:: Materials provided ::
--------

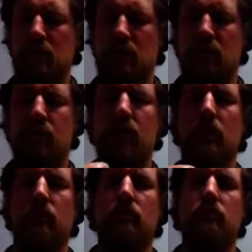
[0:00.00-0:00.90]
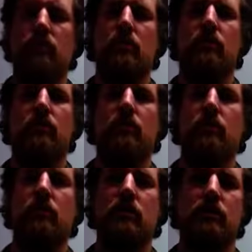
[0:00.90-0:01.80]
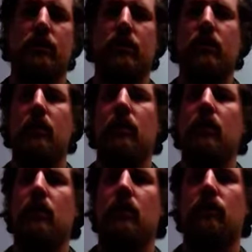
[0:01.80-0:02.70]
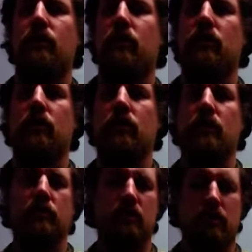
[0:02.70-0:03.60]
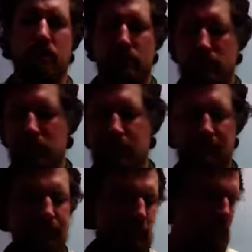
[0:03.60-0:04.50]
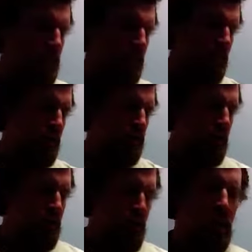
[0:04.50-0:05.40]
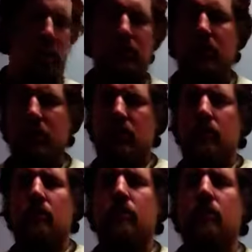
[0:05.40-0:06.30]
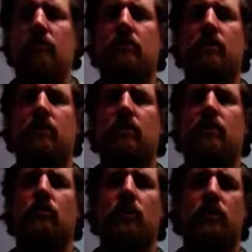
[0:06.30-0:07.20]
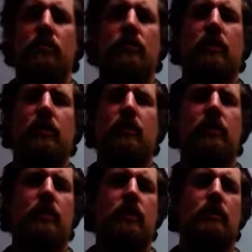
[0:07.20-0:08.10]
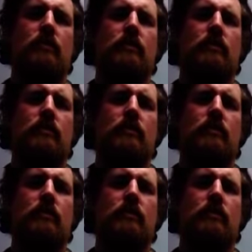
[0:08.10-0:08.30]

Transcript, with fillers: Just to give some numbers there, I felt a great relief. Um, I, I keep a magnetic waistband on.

--------

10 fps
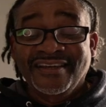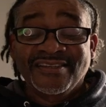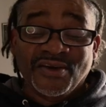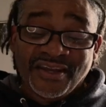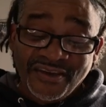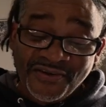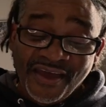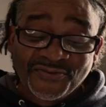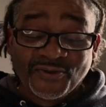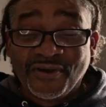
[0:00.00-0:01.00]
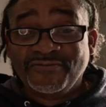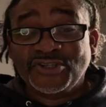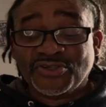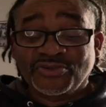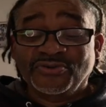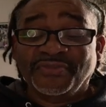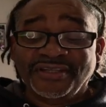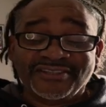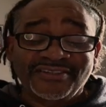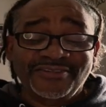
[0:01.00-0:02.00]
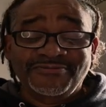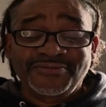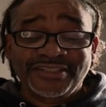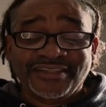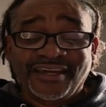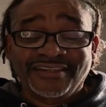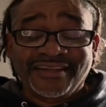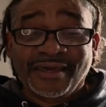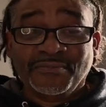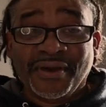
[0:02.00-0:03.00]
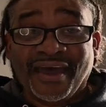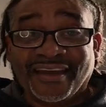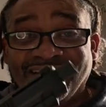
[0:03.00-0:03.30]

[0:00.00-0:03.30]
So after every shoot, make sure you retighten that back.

--------

:: Description of the task ::
Take only the lines above from the one that has "[0:00.00-0:00.90]" through the one that has "Transcript, with fillers: Just" and reproduce them exactly, omitting any pictures.

:: Exercise result ::
[0:00.00-0:00.90]
[0:00.90-0:01.80]
[0:01.80-0:02.70]
[0:02.70-0:03.60]
[0:03.60-0:04.50]
[0:04.50-0:05.40]
[0:05.40-0:06.30]
[0:06.30-0:07.20]
[0:07.20-0:08.10]
[0:08.10-0:08.30]

Transcript, with fillers: Just to give some numbers there, I felt a great relief. Um, I, I keep a magnetic waistband on.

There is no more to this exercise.